Could the entries below be reproduced exactly, with the images removed?

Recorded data
== Segment start ==

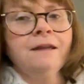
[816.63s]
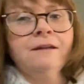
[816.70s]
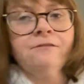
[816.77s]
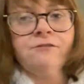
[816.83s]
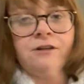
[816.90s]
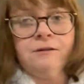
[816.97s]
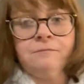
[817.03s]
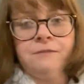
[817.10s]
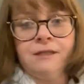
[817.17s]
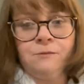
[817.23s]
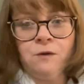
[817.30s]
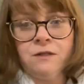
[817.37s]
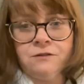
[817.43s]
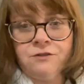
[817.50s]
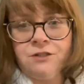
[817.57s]
I've got my
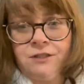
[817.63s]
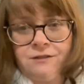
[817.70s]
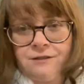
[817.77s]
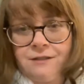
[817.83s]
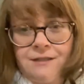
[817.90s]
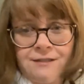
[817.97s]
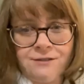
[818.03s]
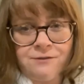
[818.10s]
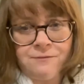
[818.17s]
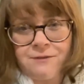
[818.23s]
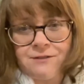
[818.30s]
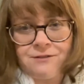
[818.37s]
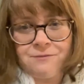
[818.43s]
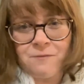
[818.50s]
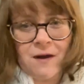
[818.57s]
onesie on, and I don't
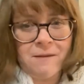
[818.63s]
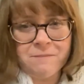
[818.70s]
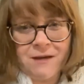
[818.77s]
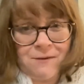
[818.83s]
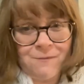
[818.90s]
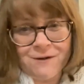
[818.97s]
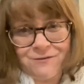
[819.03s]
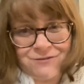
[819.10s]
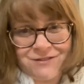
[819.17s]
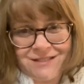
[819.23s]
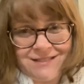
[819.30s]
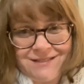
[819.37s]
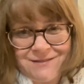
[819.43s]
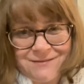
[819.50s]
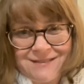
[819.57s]
want to wet my onesie, do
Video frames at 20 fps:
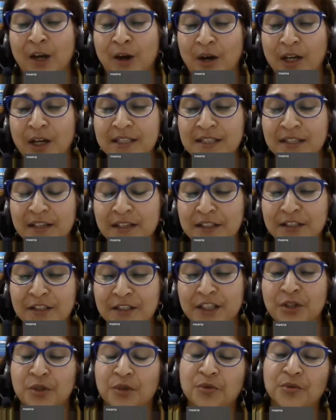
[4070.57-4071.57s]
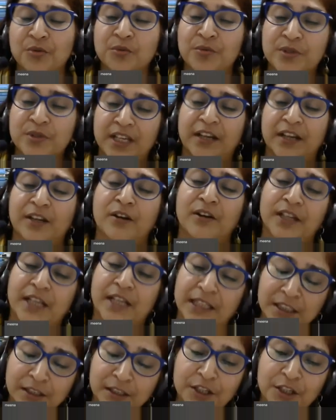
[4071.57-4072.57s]
on certain issues, and on
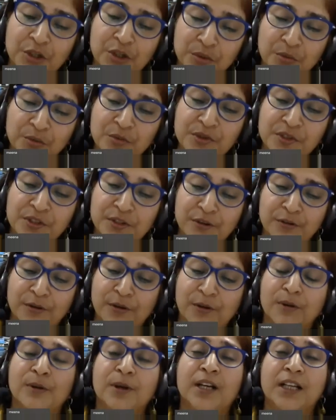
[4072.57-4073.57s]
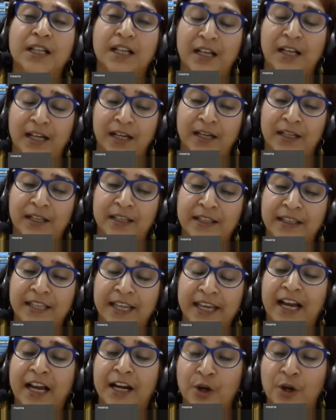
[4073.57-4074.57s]
other issues, they
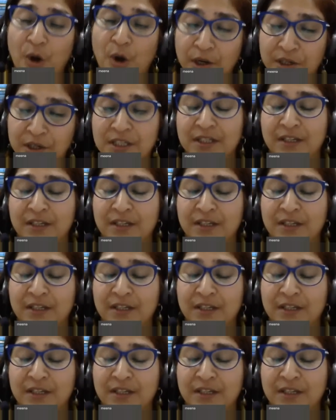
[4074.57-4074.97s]
are not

== Segment end ==

** Result of the task **
[816.63s]
[816.70s]
[816.77s]
[816.83s]
[816.90s]
[816.97s]
[817.03s]
[817.10s]
[817.17s]
[817.23s]
[817.30s]
[817.37s]
[817.43s]
[817.50s]
[817.57s]
I've got my
[817.63s]
[817.70s]
[817.77s]
[817.83s]
[817.90s]
[817.97s]
[818.03s]
[818.10s]
[818.17s]
[818.23s]
[818.30s]
[818.37s]
[818.43s]
[818.50s]
[818.57s]
onesie on, and I don't
[818.63s]
[818.70s]
[818.77s]
[818.83s]
[818.90s]
[818.97s]
[819.03s]
[819.10s]
[819.17s]
[819.23s]
[819.30s]
[819.37s]
[819.43s]
[819.50s]
[819.57s]
want to wet my onesie, do
Video frames at 20 fps:
[4070.57-4071.57s]
[4071.57-4072.57s]
on certain issues, and on
[4072.57-4073.57s]
[4073.57-4074.57s]
other issues, they
[4074.57-4074.97s]
are not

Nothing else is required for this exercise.